YETMİŞ bir yıl ne de çabuk geçmiş.
Hoş bunun 57 yılında var olsam da, neredeyse tam 50 yıldır her 10 Kasım’da Dokuzu Beş Geçe, nerede olursam olayım, bir asker gibi; dimdik ama başım saygıyla öne eğik, kollarım yanlarda sıkı sıkıya vücuduma yapışmış; saygı duruşumu yaparım.
Hiç aksatmadım...
Aksatmayacağım...
Elim ayağım tuttuğu sürece ve son nefesimi verinceye dek, her 10 Kasım Dokuzu Beş Geçe, seni anmaya devam edeceğim...
* * *
Bu ülkede aynen benim gibi düşünen milyonlarca insan var.
Ama, hepsinden önemlisi yine milyonlarca genç var.
Liseli gençlerin, yazdıkları ve 10 Kasım nedeniyle yayınladıkları “Atatürk’e Mektup”, beni hem duygulandırdı, hem de çok etkiledi.
Bu mektubu, bu günün anısına sizlerle paşlaşmak istiyorum:
“Seninle ilk ne zaman tanıştım, hatırlamıyorum.
Ama yüzün hep tanıdık.

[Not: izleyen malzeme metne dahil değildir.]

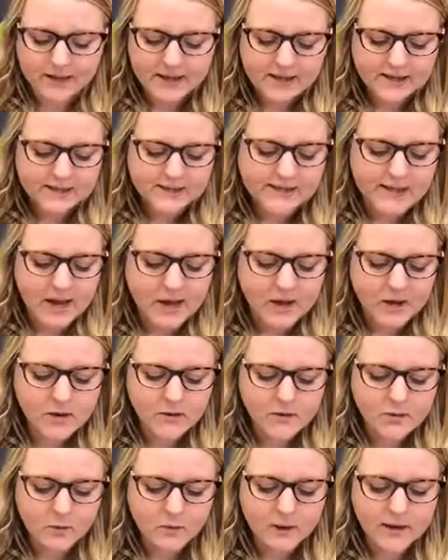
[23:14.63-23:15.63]

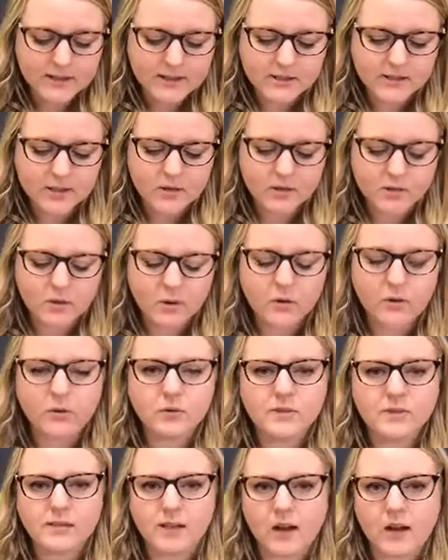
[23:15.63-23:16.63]
So we do
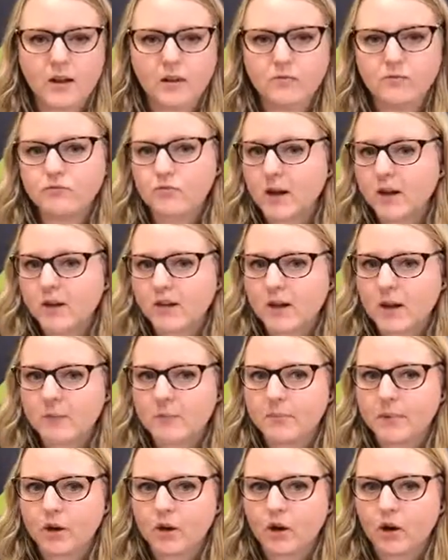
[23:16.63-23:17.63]
also run a
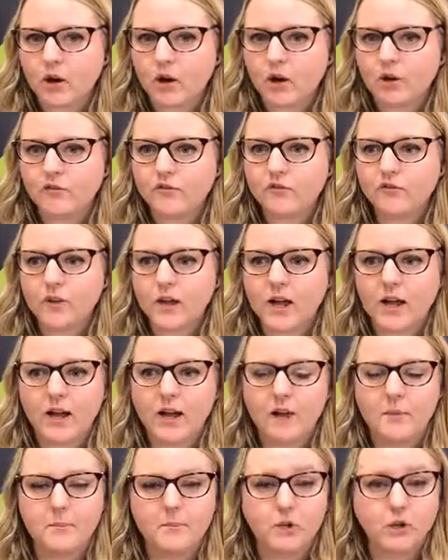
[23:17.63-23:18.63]
number of
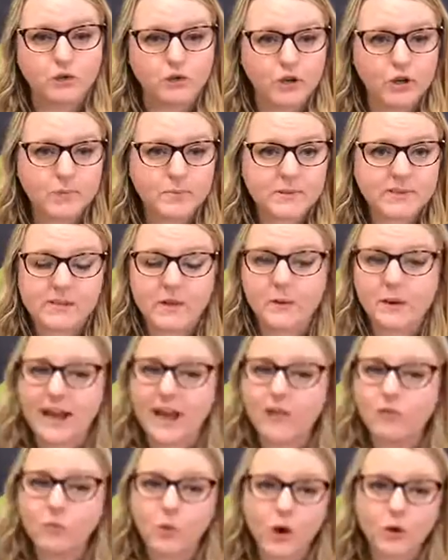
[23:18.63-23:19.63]
groups. So we
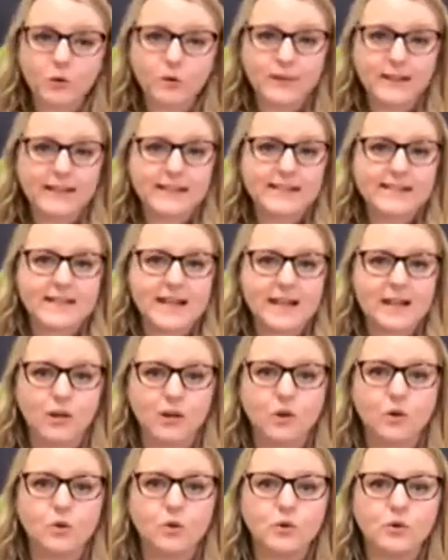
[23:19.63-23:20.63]
have one on LinkedIn
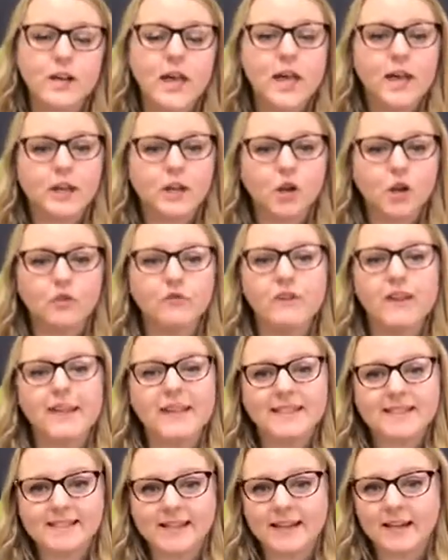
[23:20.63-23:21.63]
called
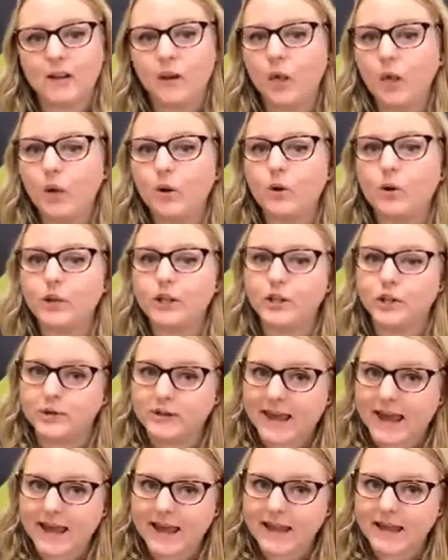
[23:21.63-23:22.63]
Careers in Law
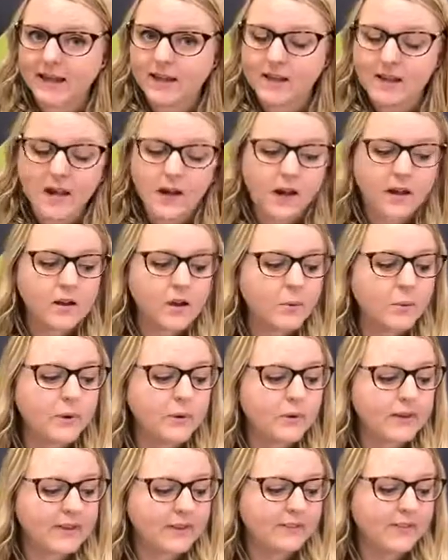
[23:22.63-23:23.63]
UK, and I
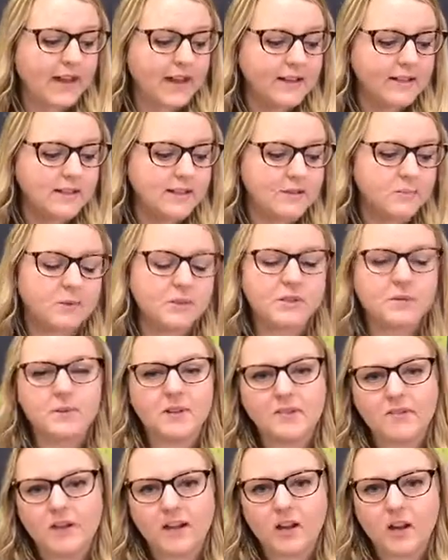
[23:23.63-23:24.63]
will link that into the bottom of
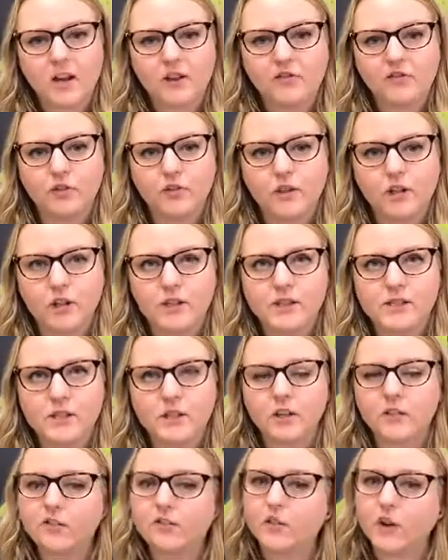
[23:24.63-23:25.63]
the video for you, so
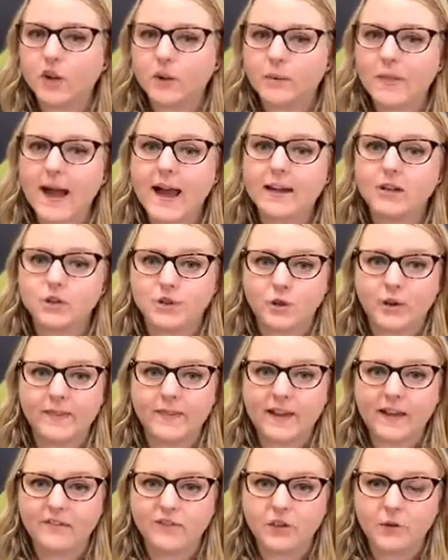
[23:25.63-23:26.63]
you can follow that and join
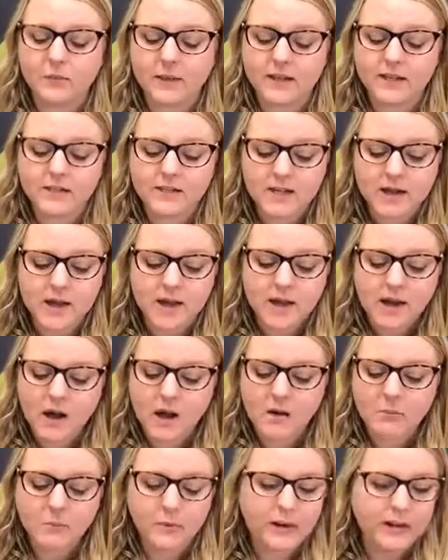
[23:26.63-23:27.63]
that if you wish.
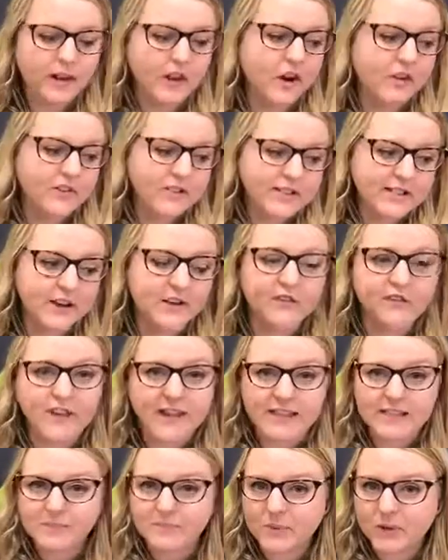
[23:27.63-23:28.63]
And we're obviously on
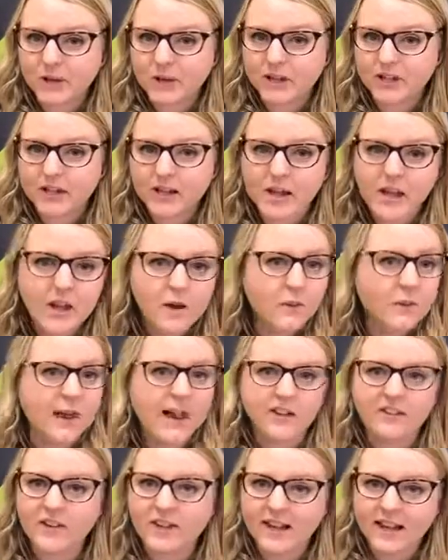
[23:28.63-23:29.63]
Facebook. We
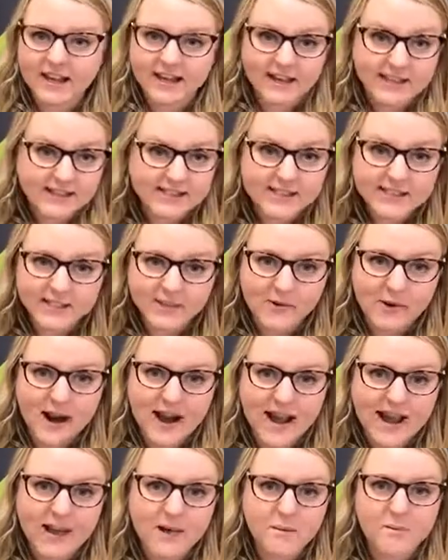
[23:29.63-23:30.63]
have an
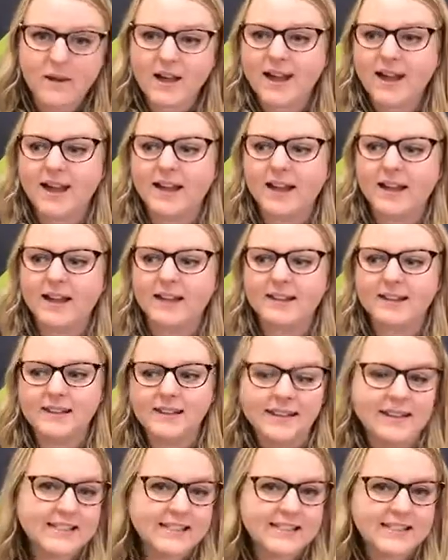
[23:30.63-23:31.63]
Instagram,
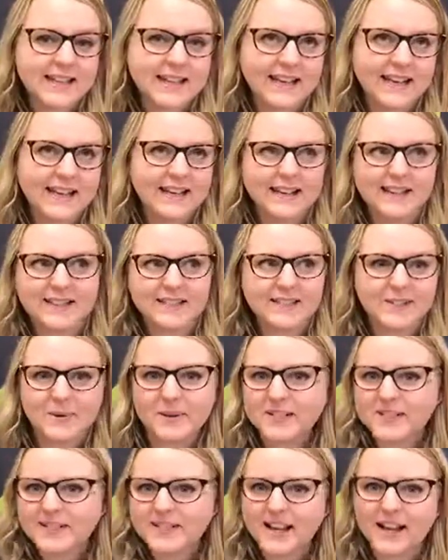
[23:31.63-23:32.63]
LinkedIn,
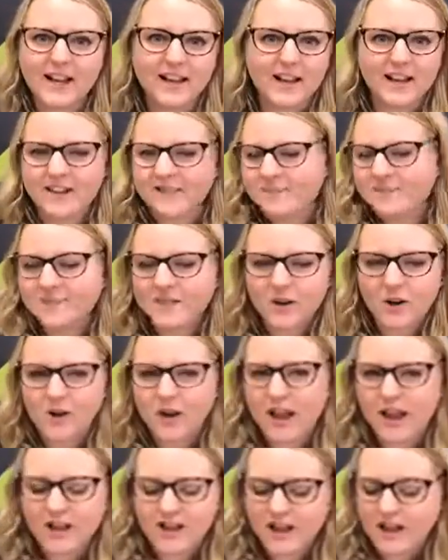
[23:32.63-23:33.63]
Twitter,
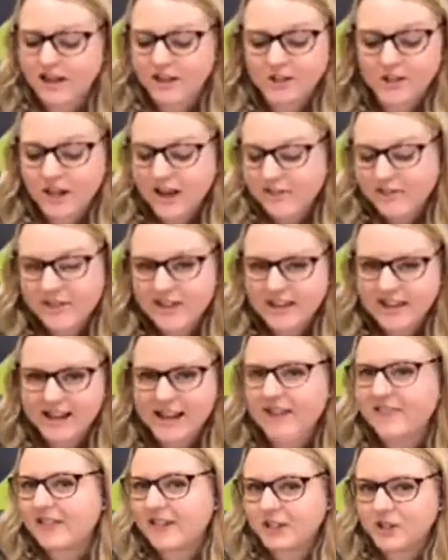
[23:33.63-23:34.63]
everything,
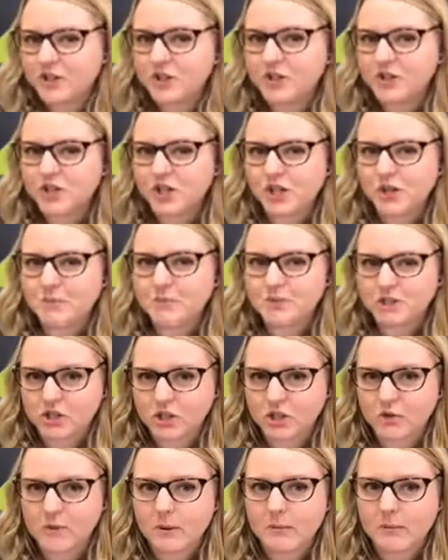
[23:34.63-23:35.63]
and then YouTube
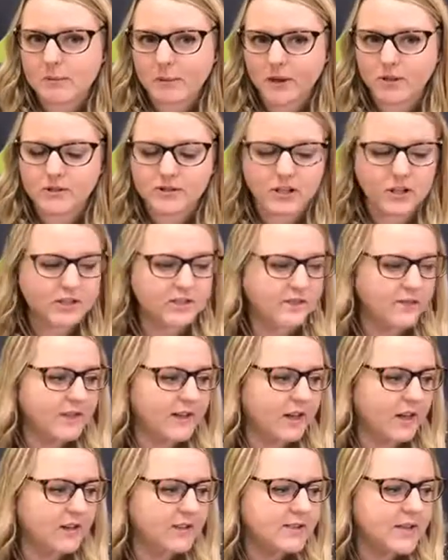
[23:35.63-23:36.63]
too, where we post loads of
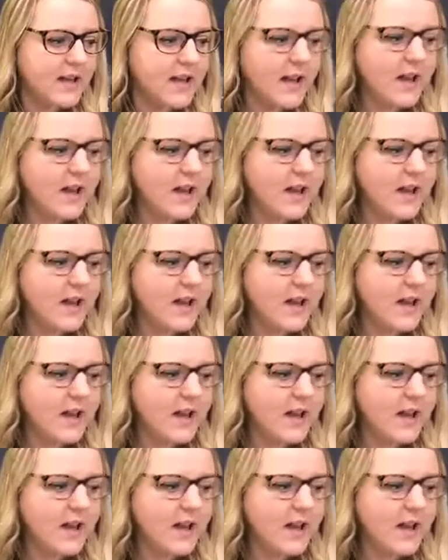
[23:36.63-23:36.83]
videos.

Gözlerim ise bakışlarına alışık.
İlkokul birinci sınıftaydım ilk karşına çıktığımda.
Büyük bir heyecanla seslendim; saat dokuzu beş geçe, Atam Dolmabahçe’de...
Yıllar geçti daha iyi anladım, hem vardın, hem yoktun.
Vardın, kalbimde.
Vardın, okulumda, bahçemde.
Vardın, yürüdüğüm törenlerde, göndere çekilen Ay-Yıldızın içinde.
Aslında yoktun, o yüzden vardı bu törenler ve geçitler.
Fakat şimdi varsın; fikirlerimde.
Yıllar geçtikçe, nedenini düşünerek, bilerek çıktım huzuruna.
Artık her Anıtkabir’e çıkışımda derin bir muhasebe yapıyorum.
Benim için her 10 Kasım bir muhasebe ve karar günü oluyor.
Sen aramızdan ayrılalı 71 yıl oldu, ama biz her yıl seni daha iyi anlıyor, anladıkça çözümü sende buluyoruz.
Huzuruna gelirken çıktığım her bir basamakta senin devrimlerini düşünüyorum.
Güzel Türkiye’mizi yönetenlerin siyasetlerini gördükçe, Cumhuriyet’i neden bize emanet ettiğini şimdi daha iyi anlıyorum.
Sakın şikâyet ettiğimizi ya da başımızı öne eğip seni beklediğimizi düşünme.
Çünkü sen böyle yapmadın.
Ülkemizdeki iktidarlar aynı 1919’lardaki gibi yabancı devletlerden aldıkları talimatlarla Türkiye’nin parçalanmasına hizmet eden politikalar izliyorlar.
Batı dünyası yoksul halkımızı tarikatlara, cemaatlere, etnik ayrımcılığa sürüklüyor.
Senin duvardaki resmine dahi tahammül edemiyor.
Hazırladıkları “AB İlerleme Raporları”nda senden vazgeçmemizi söylüyorlar.
Türkiye’yi savunanlar hapislere atılırken, terör örgütü mensupları silahlarıyla gelip, serbest bırakılıyor.
Ülkemiz giderek kan kaybediyor.
Büyük Atatürk, geleceğin sahipleri olarak sorumluluklarımızın farkındayız ve umutluyuz.
Bizler senin yolunda kararlılıkla yürümeye söz veriyoruz.
Bu durum karşısında görevimiz gençliği birleştirmektir.
Kurduğun Cumhuriyet’i yaşatacak, Türkiye’mizin bağımsızlığını kazanacak, vatanımıza ve milletimize bütünlük getireceğiz. Kendimize ve milletimize güveniyoruz. Çünkü bizler geleceğin Mustafa Kemal’leriyiz!”